Variable Lookups

We can’t just “not look variables up” any more, that doesn’t make any sense. What we need is a better plan for handling variables. The plan is, to some degree, much like you would expect for a language like C where the use of a variable name is a thin veneer over the use of a memory location. You can imagine the C compiler allocating slots in memory, big enough to hold a value of type t and then whenever the variable’s name is referenced it substitutes in an access of that memory location.

To, hopefully, few people’s surprise that is exactly what we are going to do. We’ll have a big array of values in the VM and then whenever the evaluator sees a variable name it will reference its “name to value array index” table and replace the reference to the variable name with a reference to the variable’s index into this value array.

This doesn’t happen for all variable names. Lexically scoped variables are already handled with a frame lookup system, this only affects “free variables.”

So, our example of:

n := 3

define (foo) {
  n + 1
}

would become a nominal:

n := 3               ; n is allocated index 99, say

define (foo) {
  #vi:99 + 1
}

where #vi:index is our symbolism for this value array index.

There’s a couple of cases that make life a bit more interesting.

Modules

Modules in the context of variable lookups are going to act as a form of lookup restrictions. You can see what is in the module’s “top level” and what is in the exports of it’s imported modules (noting that everybody imports from the Idio module and all of its variables are exported automatically).

That means that (cross-importing aside) variable n in module m1 is different to variable n in module m2. Exactly what you’d expect.

In turn, as a side-effect, each module has to maintain a set of variable names that have been defined at “top level” in that module alongside the value index used for it.

If a variable name is used but is, as yet, undefined (in the current top level or the exports on the imported modules) then it will be added to the current module’s top level (rather than necessarily to the Idio module’s top level).

Of course that means we have to maintain a sense of what the current module actually is. In principle that’s no biggie but in practice it means being a little underhand. The problem lies in who is doing the recording of the current module. It should be the concern of the VM because it’s running the code, right? Actually, not really, the VM expects to be given value indices in the byte code and only really maintains the current module in case someone asks for it.

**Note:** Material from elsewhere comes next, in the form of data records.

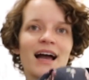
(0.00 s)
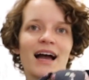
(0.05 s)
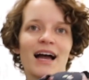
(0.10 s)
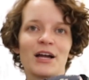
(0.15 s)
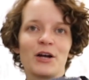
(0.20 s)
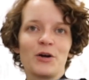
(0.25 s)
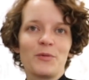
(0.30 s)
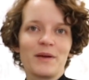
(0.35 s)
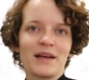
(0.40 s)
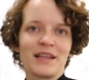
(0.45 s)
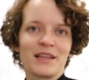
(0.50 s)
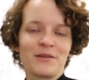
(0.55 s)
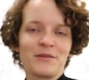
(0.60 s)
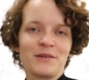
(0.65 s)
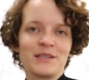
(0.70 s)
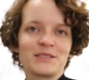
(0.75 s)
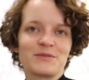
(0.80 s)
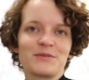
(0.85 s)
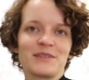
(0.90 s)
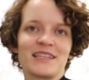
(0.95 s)
I hope
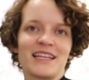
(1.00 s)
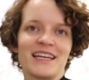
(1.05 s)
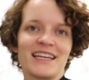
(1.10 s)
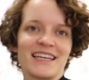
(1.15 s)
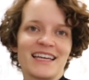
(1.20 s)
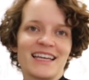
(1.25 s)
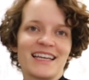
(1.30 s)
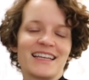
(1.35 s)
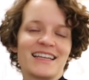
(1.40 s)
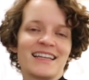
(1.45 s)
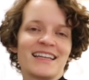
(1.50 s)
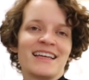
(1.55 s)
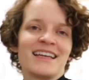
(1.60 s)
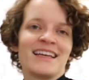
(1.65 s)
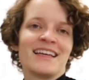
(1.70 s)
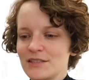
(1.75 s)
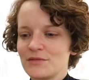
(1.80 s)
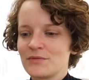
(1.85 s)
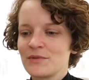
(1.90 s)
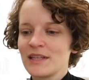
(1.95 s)
Eloise will like it.
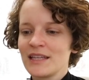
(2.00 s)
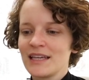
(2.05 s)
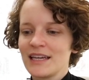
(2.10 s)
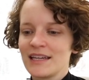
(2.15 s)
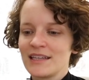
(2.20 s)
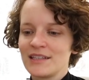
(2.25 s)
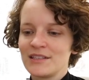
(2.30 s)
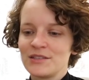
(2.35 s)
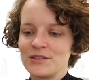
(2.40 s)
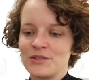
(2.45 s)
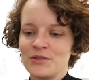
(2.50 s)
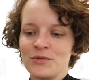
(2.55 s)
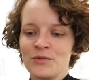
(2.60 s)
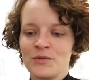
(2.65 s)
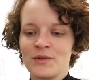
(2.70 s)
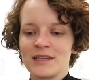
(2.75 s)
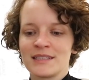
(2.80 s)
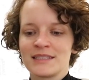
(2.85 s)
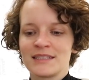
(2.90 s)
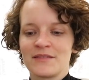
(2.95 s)
He's really
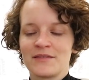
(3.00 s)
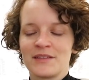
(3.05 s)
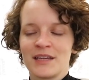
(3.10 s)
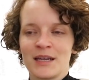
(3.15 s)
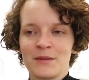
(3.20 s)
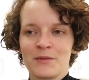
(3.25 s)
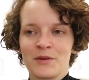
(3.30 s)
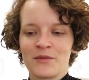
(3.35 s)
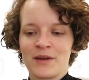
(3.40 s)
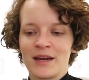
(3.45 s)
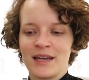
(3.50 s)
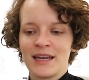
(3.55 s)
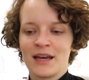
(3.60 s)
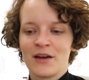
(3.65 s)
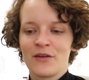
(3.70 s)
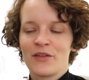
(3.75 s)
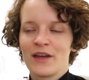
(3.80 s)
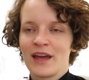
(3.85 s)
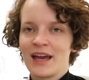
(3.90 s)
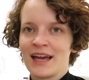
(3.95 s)
into a stuffed animal right
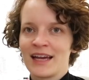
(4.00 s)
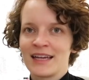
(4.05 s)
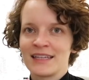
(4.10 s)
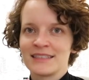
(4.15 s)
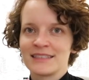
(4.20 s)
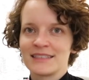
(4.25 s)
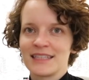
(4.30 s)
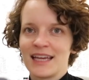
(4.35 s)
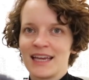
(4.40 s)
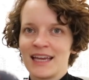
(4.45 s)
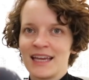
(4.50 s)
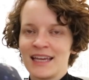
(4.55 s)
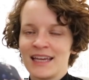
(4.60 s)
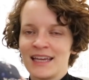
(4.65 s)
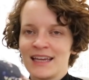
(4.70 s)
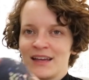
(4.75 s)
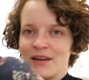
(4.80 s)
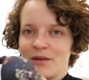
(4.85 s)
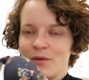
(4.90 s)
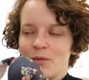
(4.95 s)
now that has
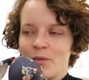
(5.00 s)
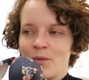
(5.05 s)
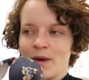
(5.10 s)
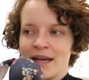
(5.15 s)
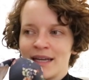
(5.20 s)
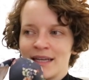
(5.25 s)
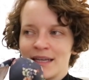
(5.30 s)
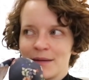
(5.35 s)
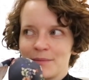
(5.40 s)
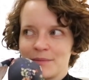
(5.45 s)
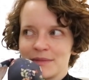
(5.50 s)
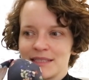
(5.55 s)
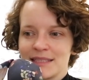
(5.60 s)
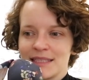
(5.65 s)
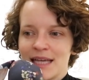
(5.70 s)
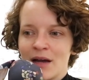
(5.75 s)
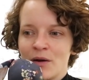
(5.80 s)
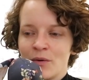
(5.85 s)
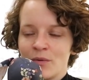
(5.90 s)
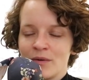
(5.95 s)
a wind-up
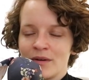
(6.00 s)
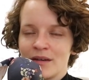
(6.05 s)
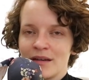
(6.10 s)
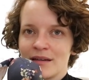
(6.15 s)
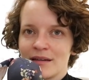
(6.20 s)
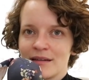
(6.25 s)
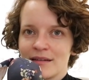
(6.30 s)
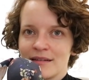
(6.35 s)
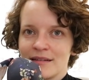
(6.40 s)
sound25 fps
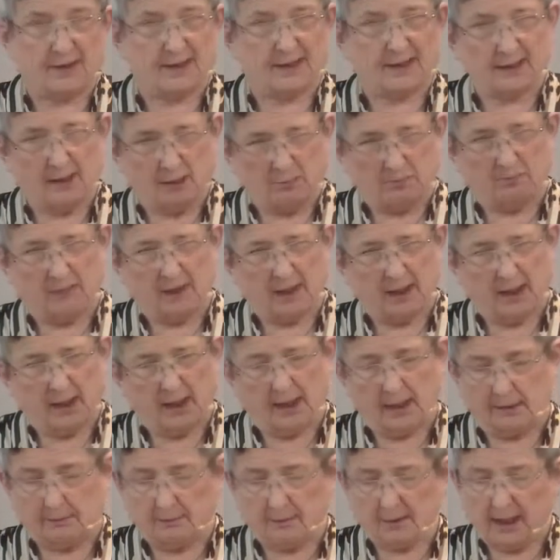
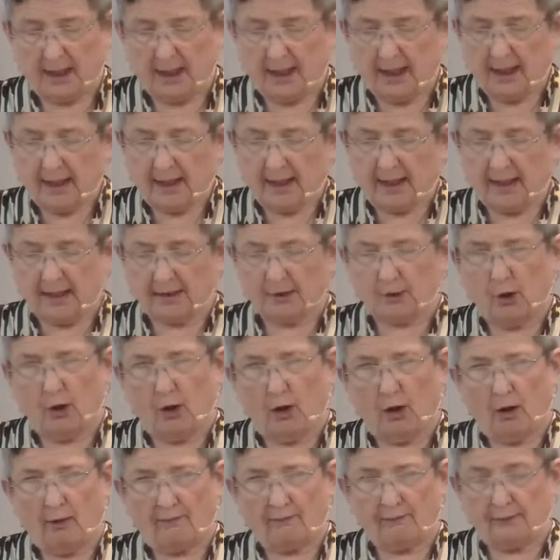sometimes in
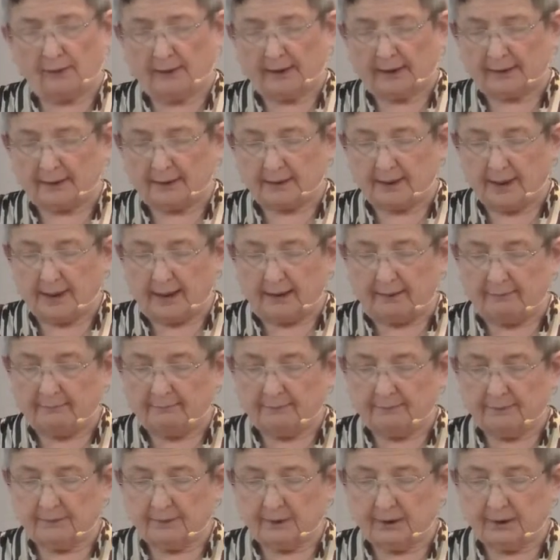offering love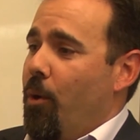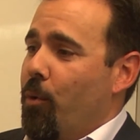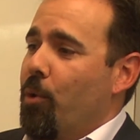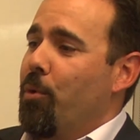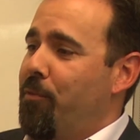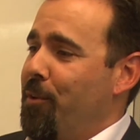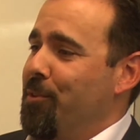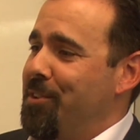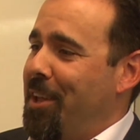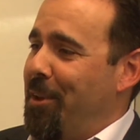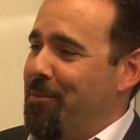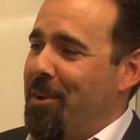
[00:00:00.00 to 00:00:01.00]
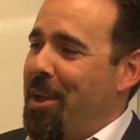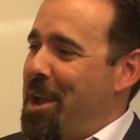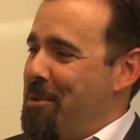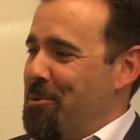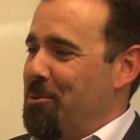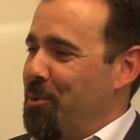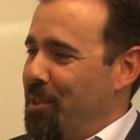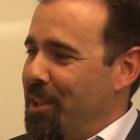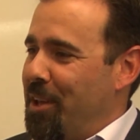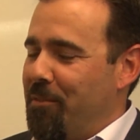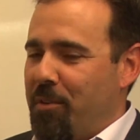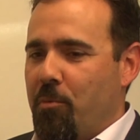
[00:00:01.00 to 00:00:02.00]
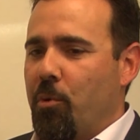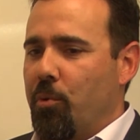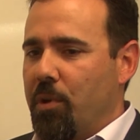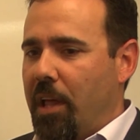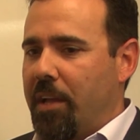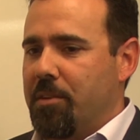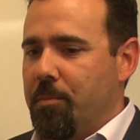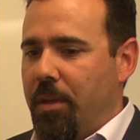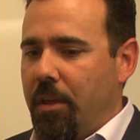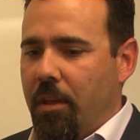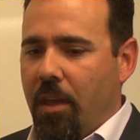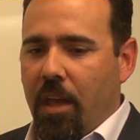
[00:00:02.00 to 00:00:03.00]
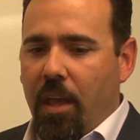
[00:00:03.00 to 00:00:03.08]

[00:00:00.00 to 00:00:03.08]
where we feel safe and where we live and where we like to be.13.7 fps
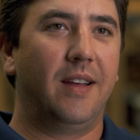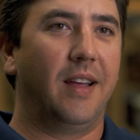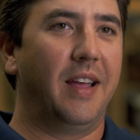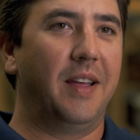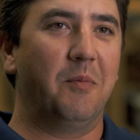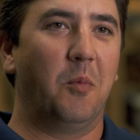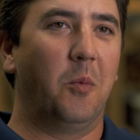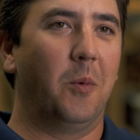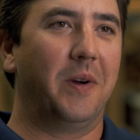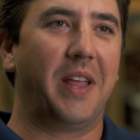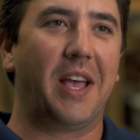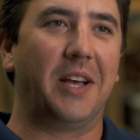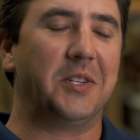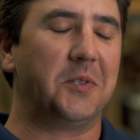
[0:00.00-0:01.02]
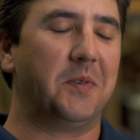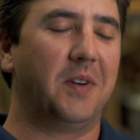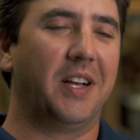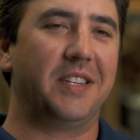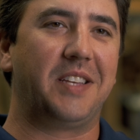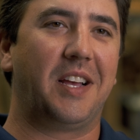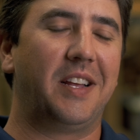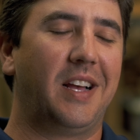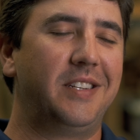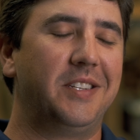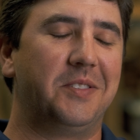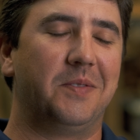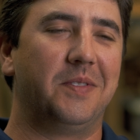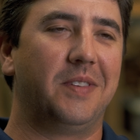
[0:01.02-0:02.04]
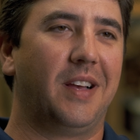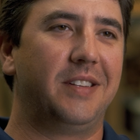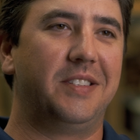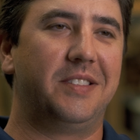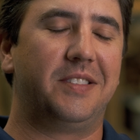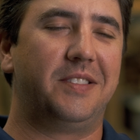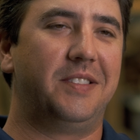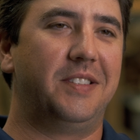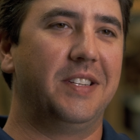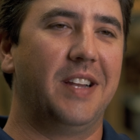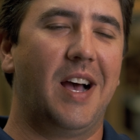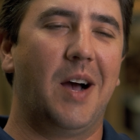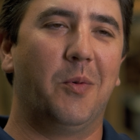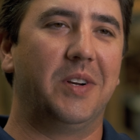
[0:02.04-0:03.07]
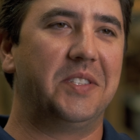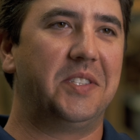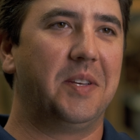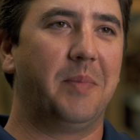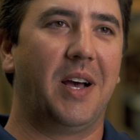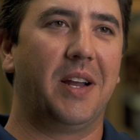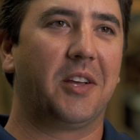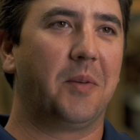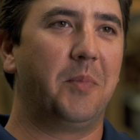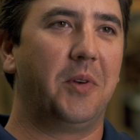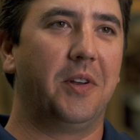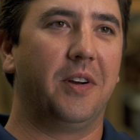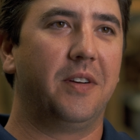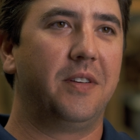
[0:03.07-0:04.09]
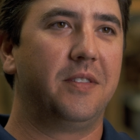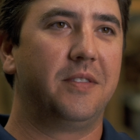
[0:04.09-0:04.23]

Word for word: And one day I just realized I, I just I just did not want to sit behind a computer.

In practice, the evaluator really needs to know what the current module is in order that it can find the right value index: it needs to know if the source code is changing from module m1 to module m2 in order that it can figure out the correct value index for n to be put in the byte code for the VM.

Unfortunately, the only way the evaluator can do that is to identify the “change module” function call and read the argument itself. That, as a side-effect, means you cannot use a variable (or an expression) when changing module, you must use the module’s true (symbolic) name – we can’t expect the evaluator to rely on someone pre-evaluating arguments for it, can we?

Therefore, this won’t work:

mod := 'm1
module mod

because the evaluator isn’t really evaluating, it’s inferring meaning from the forms and can only see the symbol mod, so it thinks you’re changing to module mod and has no notion that m1 is involved in any way.

In the meanwhile, the evaluator can build up a symbol table for the module containing some useful information associated with each name created in the module.

The information is for internal use but currently consists of:

  • the variable type – probably toplevel in this instance

  • the VM constants index of name – so we don’t need to store the variable name supercalifragilisticexpialidocious in lots of places but just a small-ish number instead.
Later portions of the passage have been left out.